Listed records:

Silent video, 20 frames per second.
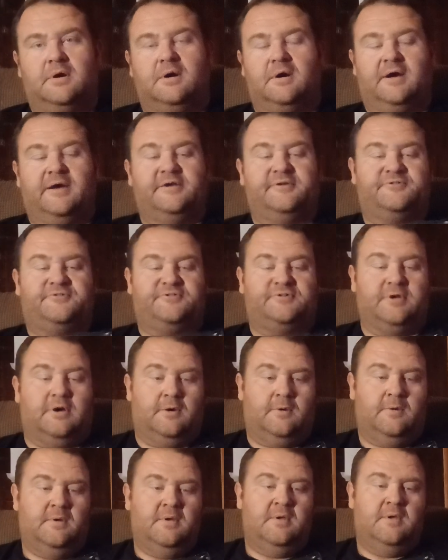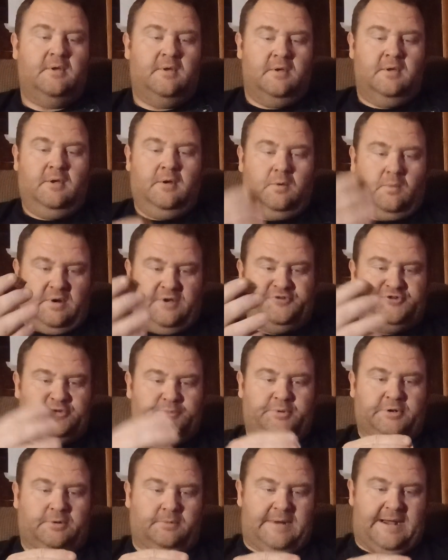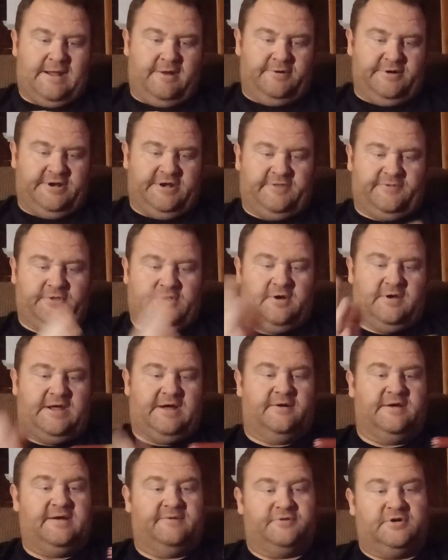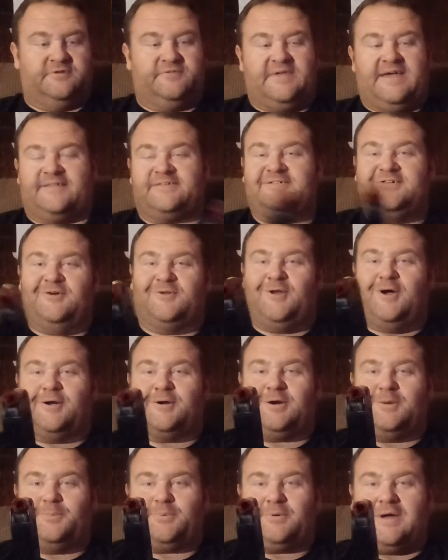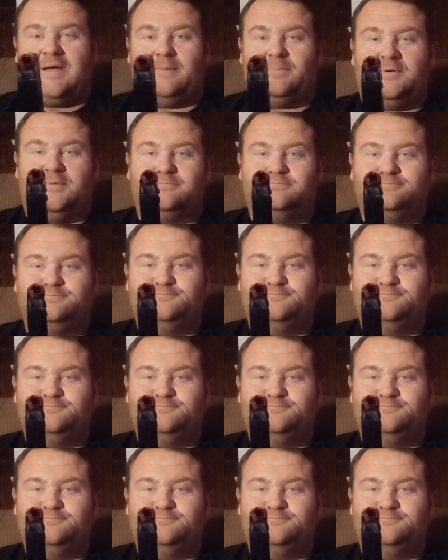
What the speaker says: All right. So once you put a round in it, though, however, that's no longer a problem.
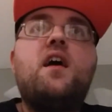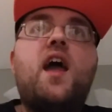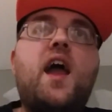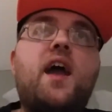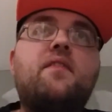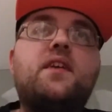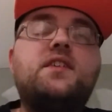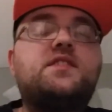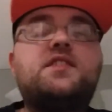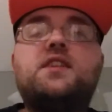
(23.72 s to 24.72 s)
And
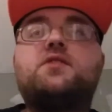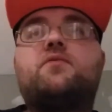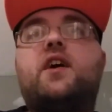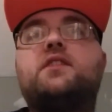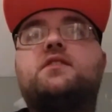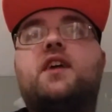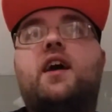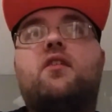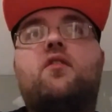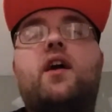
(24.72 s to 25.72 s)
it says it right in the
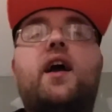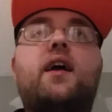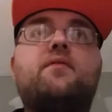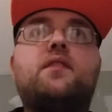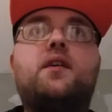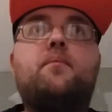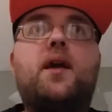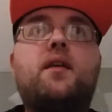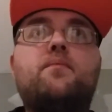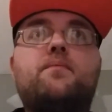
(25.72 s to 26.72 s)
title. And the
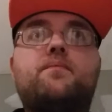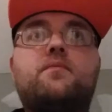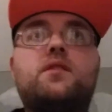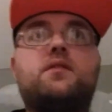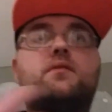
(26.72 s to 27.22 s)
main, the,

What is expected: I would like the material above returned exactly as it stands, without its pictures.

Result of the exercise:
Silent video, 20 frames per second.
What the speaker says: All right. So once you put a round in it, though, however, that's no longer a problem.
(23.72 s to 24.72 s)
And
(24.72 s to 25.72 s)
it says it right in the
(25.72 s to 26.72 s)
title. And the
(26.72 s to 27.22 s)
main, the,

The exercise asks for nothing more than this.